In the reply, give back exactly the lines from the one with "[0:02.13-0:02.50]" through the last line of the records, without pictures.

• Data:
--- START ---

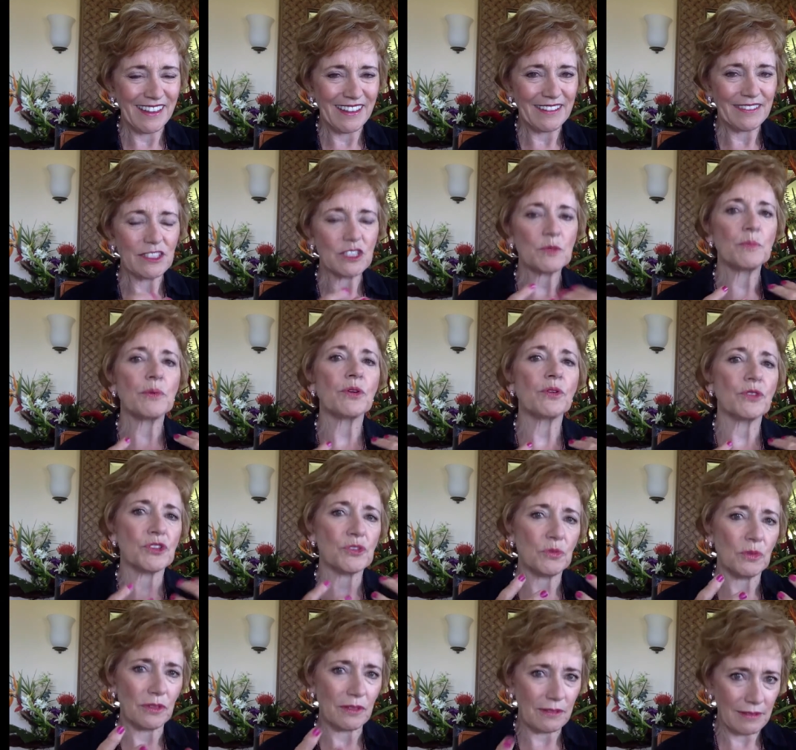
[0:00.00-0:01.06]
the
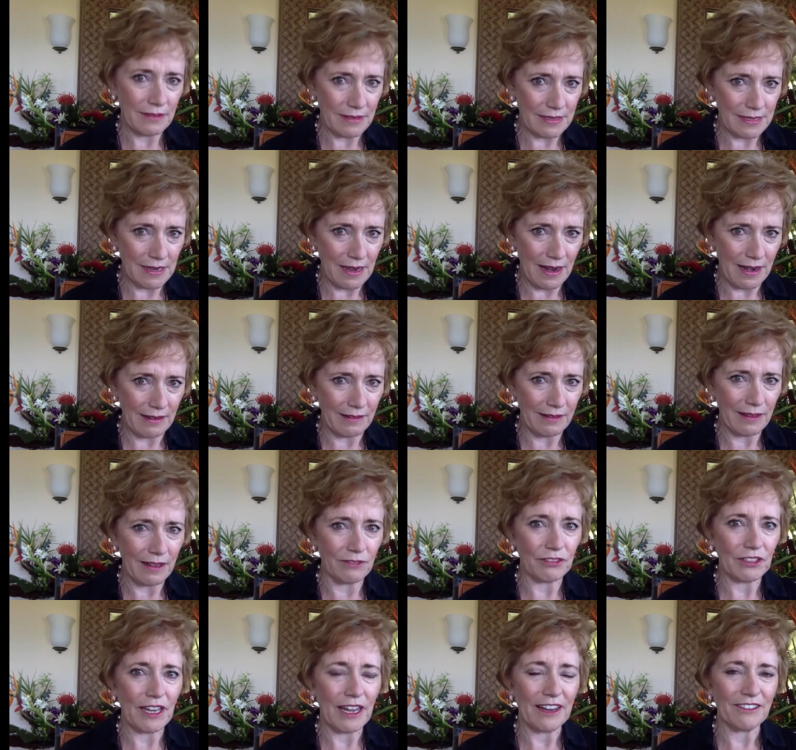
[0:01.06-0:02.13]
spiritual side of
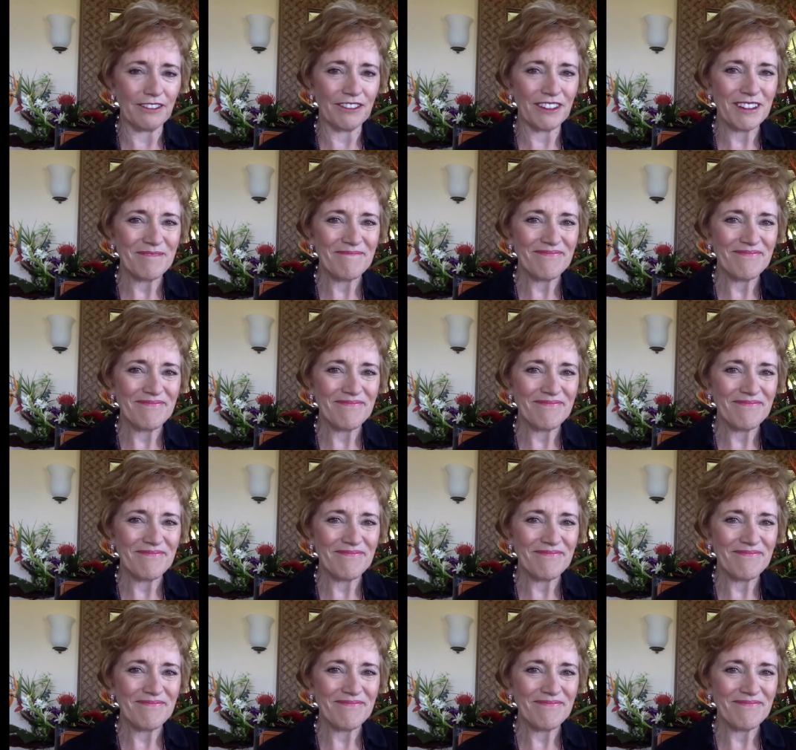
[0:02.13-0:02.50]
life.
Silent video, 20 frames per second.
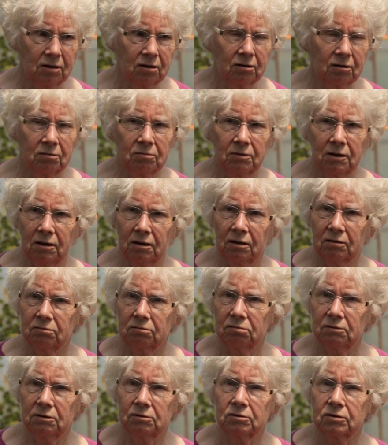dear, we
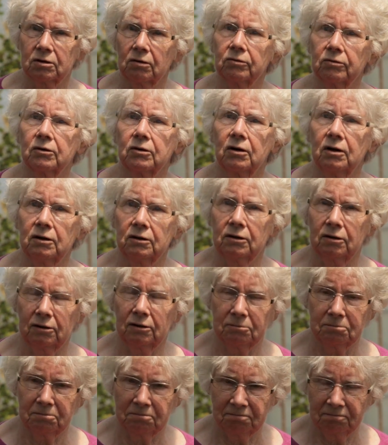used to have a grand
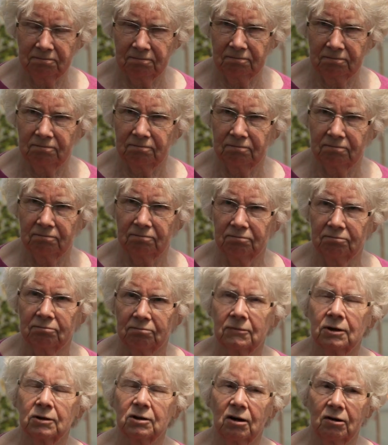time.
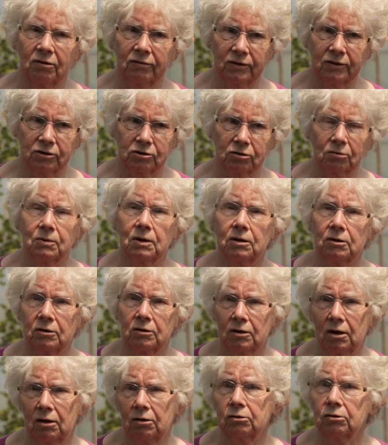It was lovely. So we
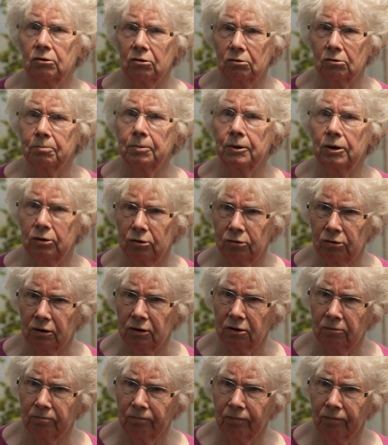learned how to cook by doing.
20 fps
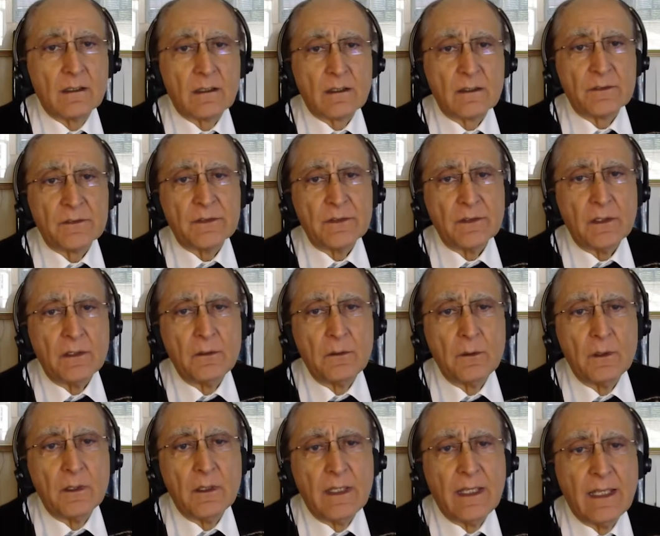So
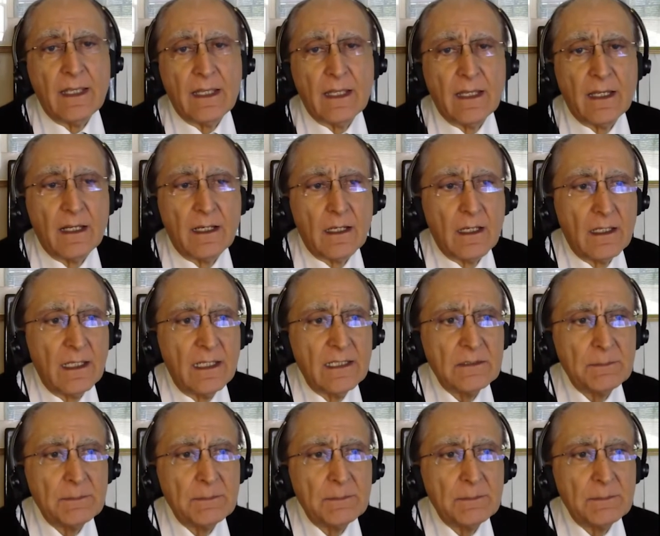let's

--- END ---

• Solution for this exercise:
[0:02.13-0:02.50]
life.
Silent video, 20 frames per second.
dear, we
used to have a grand
time.
It was lovely. So we
learned how to cook by doing.
20 fps
So
let's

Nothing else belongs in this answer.